Fue ordenado sacerdote católico en 1954 y se convirtió en exorcista oficial en junio de 1986, cuando empieza la cinta. Amorth es autor de numerosos libros sobre la temática específica del exorcismo. No cuentan como documentos oficiales de la Iglesia Católica, sino que son anotaciones personales de su oficio como tal. Los escritos usan relatos de testigos oculares y su experiencia personal. Realizó más de cien mil exorcismos a lo largo de su vida.

Aunque, obviamente, el largometraje cambia datos históricos e incluso puede exagerar las reacciones demoníacas con buenos efectos especiales, está basado en hechos reales. Aquí se centra la curiosidad del film. No sólo es una propuesta de exorcismos y terror religioso, sino que quiere mostrar que el mayor logro de Satanás es hacer creer a la gente que ya no existe; hecho claramente destacable después del Concilio Vaticano II, tal y como se muestra en algunas conversaciones, breves pero interesantes, de Amorth con los Cardenales.
El Padre Gabriele trabaja en equipo con el cura del pueblo, papel muy bien interpretado por Daniel Zovatto. Destaca la lucha personal de cada uno de los sacerdotes por la redención de sus propias culpas. El demonio les tienta con la visión de sus pecados para que caigan en la desesperación en contra de la misericordia de Dios. El otro gran foco es el poder de la oración, la perseverancia y el papel de la Virgen María como intercesora.
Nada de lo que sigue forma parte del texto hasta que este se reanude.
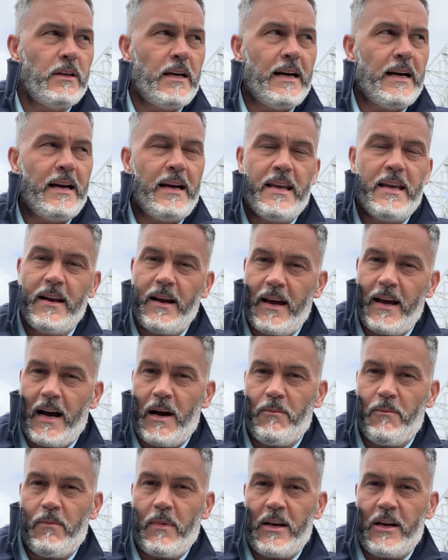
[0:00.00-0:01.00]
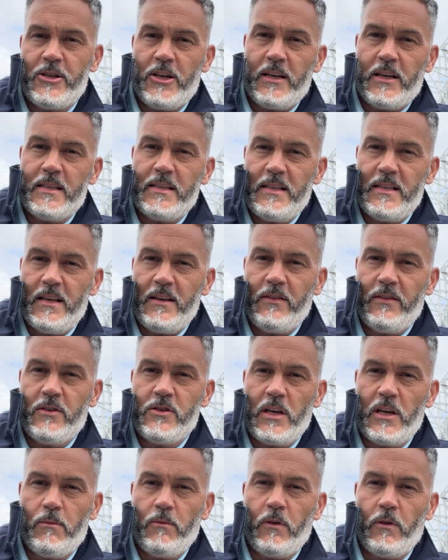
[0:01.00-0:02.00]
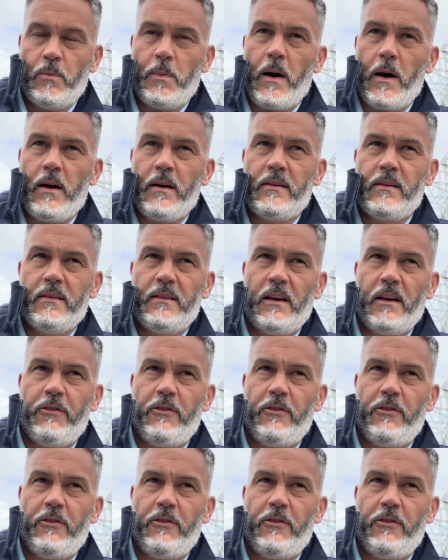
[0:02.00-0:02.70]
Here I am, as you can see, at St James's Park today,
Puede quedarse como una simple apuesta de de terror, o puede verse desde el lado de la fe como una afirmación de la existencia del mal en el mundo y lo que hace la Iglesia para protegerse del maligno. No sales indiferente al verla. El director nos quiere interpelar ante la realidad del momento.

Como datos curiosos: increíble Crowe con sotana en vespa por la maravillosa Roma; y una Castilla excesivamente frondosa y con mar.